**EXERCISE OBJECTIVE**. Give the data again exactly as it appears, excluding any pictures.
BEGIN DATA
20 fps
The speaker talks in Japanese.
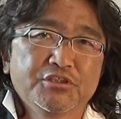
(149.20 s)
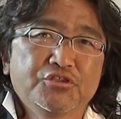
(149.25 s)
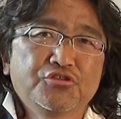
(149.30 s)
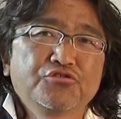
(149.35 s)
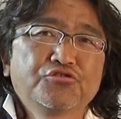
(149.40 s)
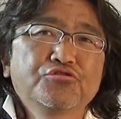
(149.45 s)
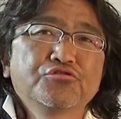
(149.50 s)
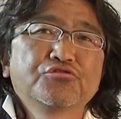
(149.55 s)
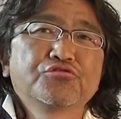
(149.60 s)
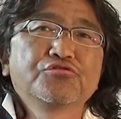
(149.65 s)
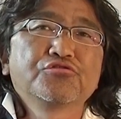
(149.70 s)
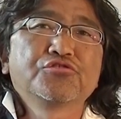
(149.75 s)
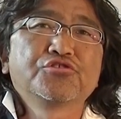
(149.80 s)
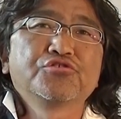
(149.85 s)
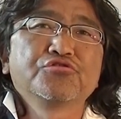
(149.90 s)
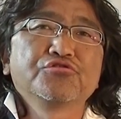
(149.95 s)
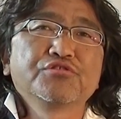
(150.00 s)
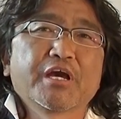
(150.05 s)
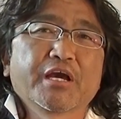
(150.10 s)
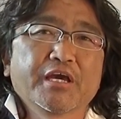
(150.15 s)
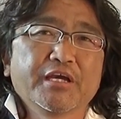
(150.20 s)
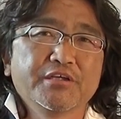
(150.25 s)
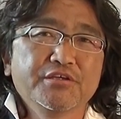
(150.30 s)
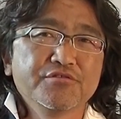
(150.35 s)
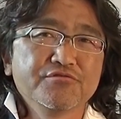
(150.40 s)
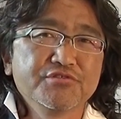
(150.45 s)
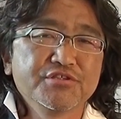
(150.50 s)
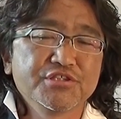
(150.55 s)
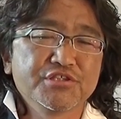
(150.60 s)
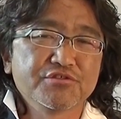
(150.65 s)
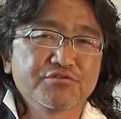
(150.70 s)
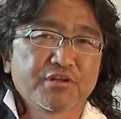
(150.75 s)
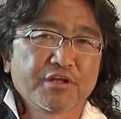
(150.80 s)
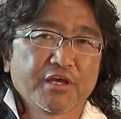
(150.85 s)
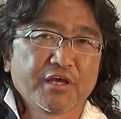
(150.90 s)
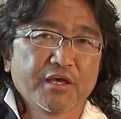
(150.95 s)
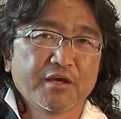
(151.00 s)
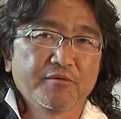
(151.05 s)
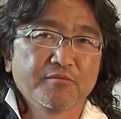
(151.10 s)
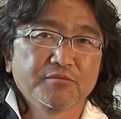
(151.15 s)
手術中だけ、入院中だ
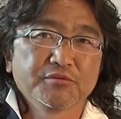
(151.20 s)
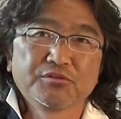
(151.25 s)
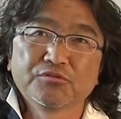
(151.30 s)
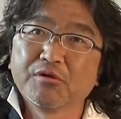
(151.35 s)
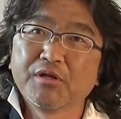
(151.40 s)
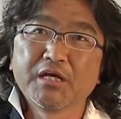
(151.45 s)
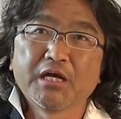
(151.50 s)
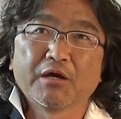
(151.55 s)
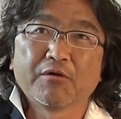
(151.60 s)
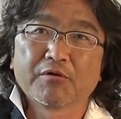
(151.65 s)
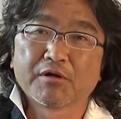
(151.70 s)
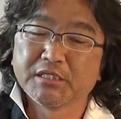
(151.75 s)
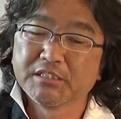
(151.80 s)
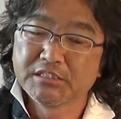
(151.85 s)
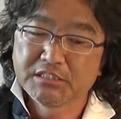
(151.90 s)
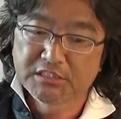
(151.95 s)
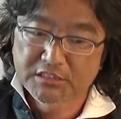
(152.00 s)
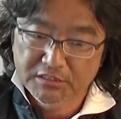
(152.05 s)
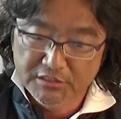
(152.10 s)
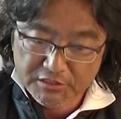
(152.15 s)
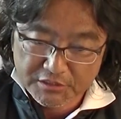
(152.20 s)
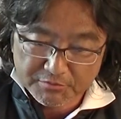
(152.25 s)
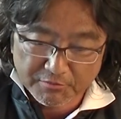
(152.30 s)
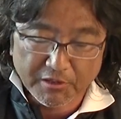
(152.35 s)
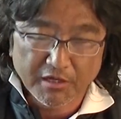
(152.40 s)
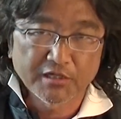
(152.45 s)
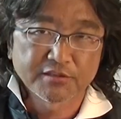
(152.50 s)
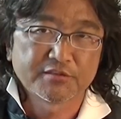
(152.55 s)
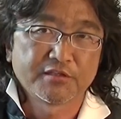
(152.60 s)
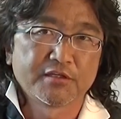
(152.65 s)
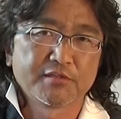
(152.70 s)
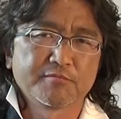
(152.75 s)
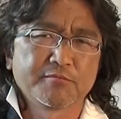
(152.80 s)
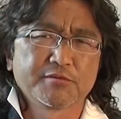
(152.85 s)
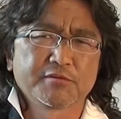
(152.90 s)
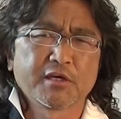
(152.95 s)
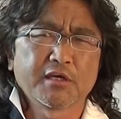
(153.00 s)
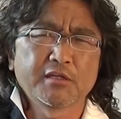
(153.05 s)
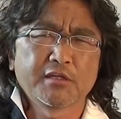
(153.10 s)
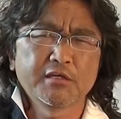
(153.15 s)
け。それ以外俺いちにちも欠かしてない。も
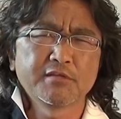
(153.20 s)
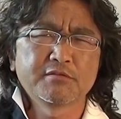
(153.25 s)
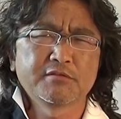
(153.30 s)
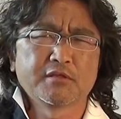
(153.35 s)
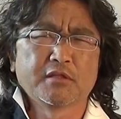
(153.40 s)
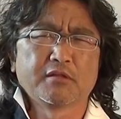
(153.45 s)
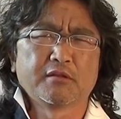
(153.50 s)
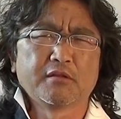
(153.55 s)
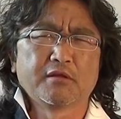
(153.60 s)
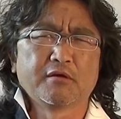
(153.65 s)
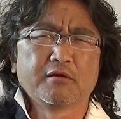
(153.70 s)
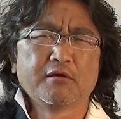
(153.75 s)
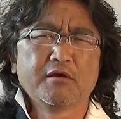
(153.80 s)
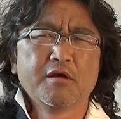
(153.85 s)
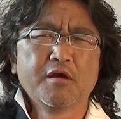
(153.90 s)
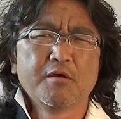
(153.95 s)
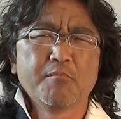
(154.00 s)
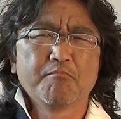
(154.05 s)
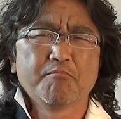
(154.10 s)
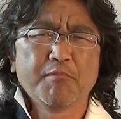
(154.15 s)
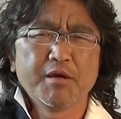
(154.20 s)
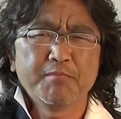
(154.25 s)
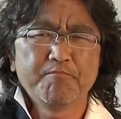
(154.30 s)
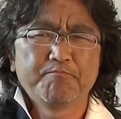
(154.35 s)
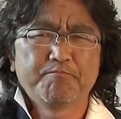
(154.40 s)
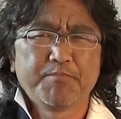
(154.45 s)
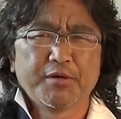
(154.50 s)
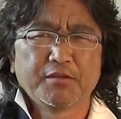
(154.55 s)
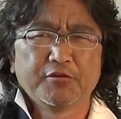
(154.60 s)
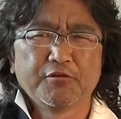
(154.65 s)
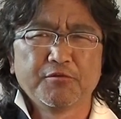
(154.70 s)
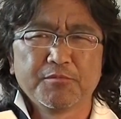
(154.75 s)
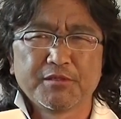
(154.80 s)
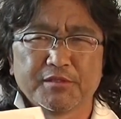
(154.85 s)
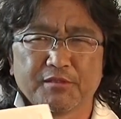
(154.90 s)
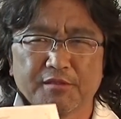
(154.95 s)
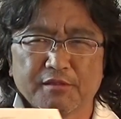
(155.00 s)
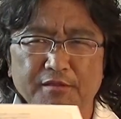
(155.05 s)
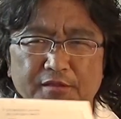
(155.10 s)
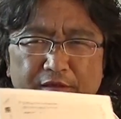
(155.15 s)
う酒大好きなんだよ。毎晩飲み行っ
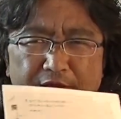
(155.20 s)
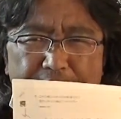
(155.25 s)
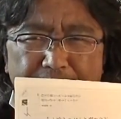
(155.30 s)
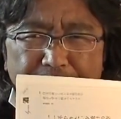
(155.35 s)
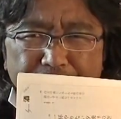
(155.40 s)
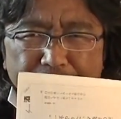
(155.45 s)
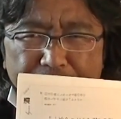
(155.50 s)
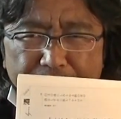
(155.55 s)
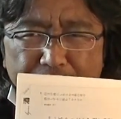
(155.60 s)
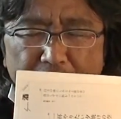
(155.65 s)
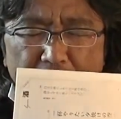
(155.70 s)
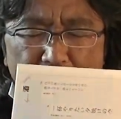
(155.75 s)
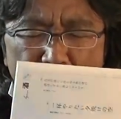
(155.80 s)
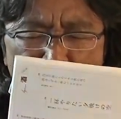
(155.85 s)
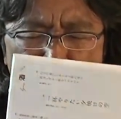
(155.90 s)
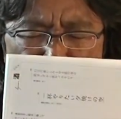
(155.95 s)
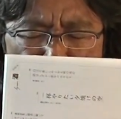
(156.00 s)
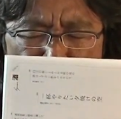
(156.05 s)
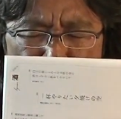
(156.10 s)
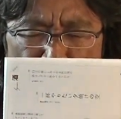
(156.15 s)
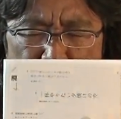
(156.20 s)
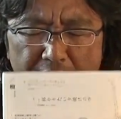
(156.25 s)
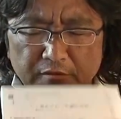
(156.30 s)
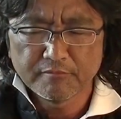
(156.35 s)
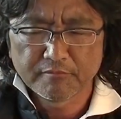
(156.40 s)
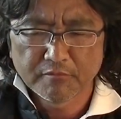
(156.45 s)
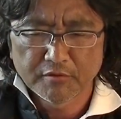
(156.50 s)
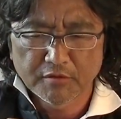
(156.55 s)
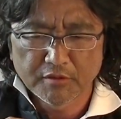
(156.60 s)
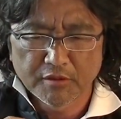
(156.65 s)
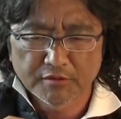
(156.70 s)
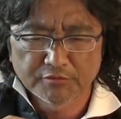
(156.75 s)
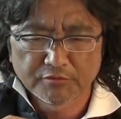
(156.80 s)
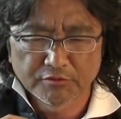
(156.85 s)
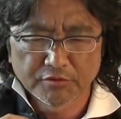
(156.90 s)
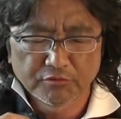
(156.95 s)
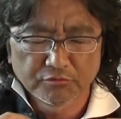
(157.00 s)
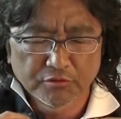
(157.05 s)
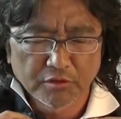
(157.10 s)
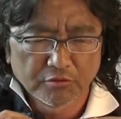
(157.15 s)
てるんだよ。そしてね、あ、そん
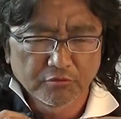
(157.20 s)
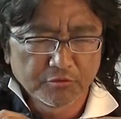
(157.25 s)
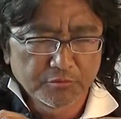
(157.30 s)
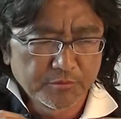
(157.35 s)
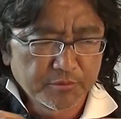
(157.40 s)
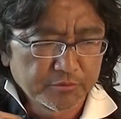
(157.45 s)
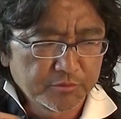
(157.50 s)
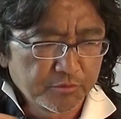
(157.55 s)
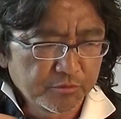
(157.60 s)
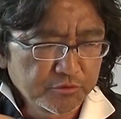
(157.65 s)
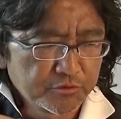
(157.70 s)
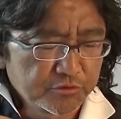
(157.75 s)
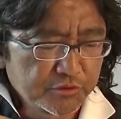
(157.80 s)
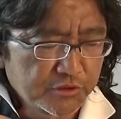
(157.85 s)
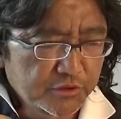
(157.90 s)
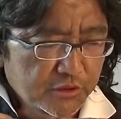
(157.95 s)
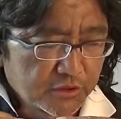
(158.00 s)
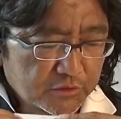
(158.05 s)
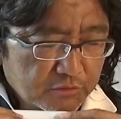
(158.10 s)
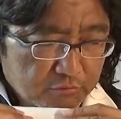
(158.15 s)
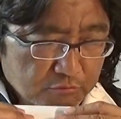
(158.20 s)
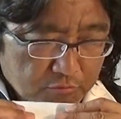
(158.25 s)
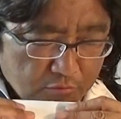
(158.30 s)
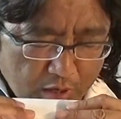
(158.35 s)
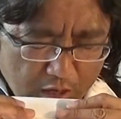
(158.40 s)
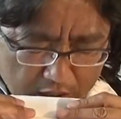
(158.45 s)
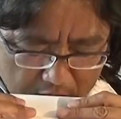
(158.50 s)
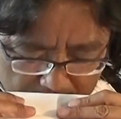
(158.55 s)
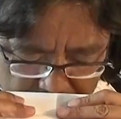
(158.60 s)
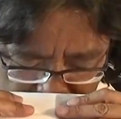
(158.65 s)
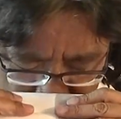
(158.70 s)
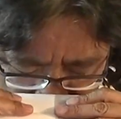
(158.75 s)
なことはどうでもよく、もうちょっと言いたかったことは、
END DATA
**RESPONSE TO THE EXERCISE**.
20 fps
The speaker talks in Japanese.
(149.20 s)
(149.25 s)
(149.30 s)
(149.35 s)
(149.40 s)
(149.45 s)
(149.50 s)
(149.55 s)
(149.60 s)
(149.65 s)
(149.70 s)
(149.75 s)
(149.80 s)
(149.85 s)
(149.90 s)
(149.95 s)
(150.00 s)
(150.05 s)
(150.10 s)
(150.15 s)
(150.20 s)
(150.25 s)
(150.30 s)
(150.35 s)
(150.40 s)
(150.45 s)
(150.50 s)
(150.55 s)
(150.60 s)
(150.65 s)
(150.70 s)
(150.75 s)
(150.80 s)
(150.85 s)
(150.90 s)
(150.95 s)
(151.00 s)
(151.05 s)
(151.10 s)
(151.15 s)
手術中だけ、入院中だ
(151.20 s)
(151.25 s)
(151.30 s)
(151.35 s)
(151.40 s)
(151.45 s)
(151.50 s)
(151.55 s)
(151.60 s)
(151.65 s)
(151.70 s)
(151.75 s)
(151.80 s)
(151.85 s)
(151.90 s)
(151.95 s)
(152.00 s)
(152.05 s)
(152.10 s)
(152.15 s)
(152.20 s)
(152.25 s)
(152.30 s)
(152.35 s)
(152.40 s)
(152.45 s)
(152.50 s)
(152.55 s)
(152.60 s)
(152.65 s)
(152.70 s)
(152.75 s)
(152.80 s)
(152.85 s)
(152.90 s)
(152.95 s)
(153.00 s)
(153.05 s)
(153.10 s)
(153.15 s)
け。それ以外俺いちにちも欠かしてない。も
(153.20 s)
(153.25 s)
(153.30 s)
(153.35 s)
(153.40 s)
(153.45 s)
(153.50 s)
(153.55 s)
(153.60 s)
(153.65 s)
(153.70 s)
(153.75 s)
(153.80 s)
(153.85 s)
(153.90 s)
(153.95 s)
(154.00 s)
(154.05 s)
(154.10 s)
(154.15 s)
(154.20 s)
(154.25 s)
(154.30 s)
(154.35 s)
(154.40 s)
(154.45 s)
(154.50 s)
(154.55 s)
(154.60 s)
(154.65 s)
(154.70 s)
(154.75 s)
(154.80 s)
(154.85 s)
(154.90 s)
(154.95 s)
(155.00 s)
(155.05 s)
(155.10 s)
(155.15 s)
う酒大好きなんだよ。毎晩飲み行っ
(155.20 s)
(155.25 s)
(155.30 s)
(155.35 s)
(155.40 s)
(155.45 s)
(155.50 s)
(155.55 s)
(155.60 s)
(155.65 s)
(155.70 s)
(155.75 s)
(155.80 s)
(155.85 s)
(155.90 s)
(155.95 s)
(156.00 s)
(156.05 s)
(156.10 s)
(156.15 s)
(156.20 s)
(156.25 s)
(156.30 s)
(156.35 s)
(156.40 s)
(156.45 s)
(156.50 s)
(156.55 s)
(156.60 s)
(156.65 s)
(156.70 s)
(156.75 s)
(156.80 s)
(156.85 s)
(156.90 s)
(156.95 s)
(157.00 s)
(157.05 s)
(157.10 s)
(157.15 s)
てるんだよ。そしてね、あ、そん
(157.20 s)
(157.25 s)
(157.30 s)
(157.35 s)
(157.40 s)
(157.45 s)
(157.50 s)
(157.55 s)
(157.60 s)
(157.65 s)
(157.70 s)
(157.75 s)
(157.80 s)
(157.85 s)
(157.90 s)
(157.95 s)
(158.00 s)
(158.05 s)
(158.10 s)
(158.15 s)
(158.20 s)
(158.25 s)
(158.30 s)
(158.35 s)
(158.40 s)
(158.45 s)
(158.50 s)
(158.55 s)
(158.60 s)
(158.65 s)
(158.70 s)
(158.75 s)
なことはどうでもよく、もうちょっと言いたかったことは、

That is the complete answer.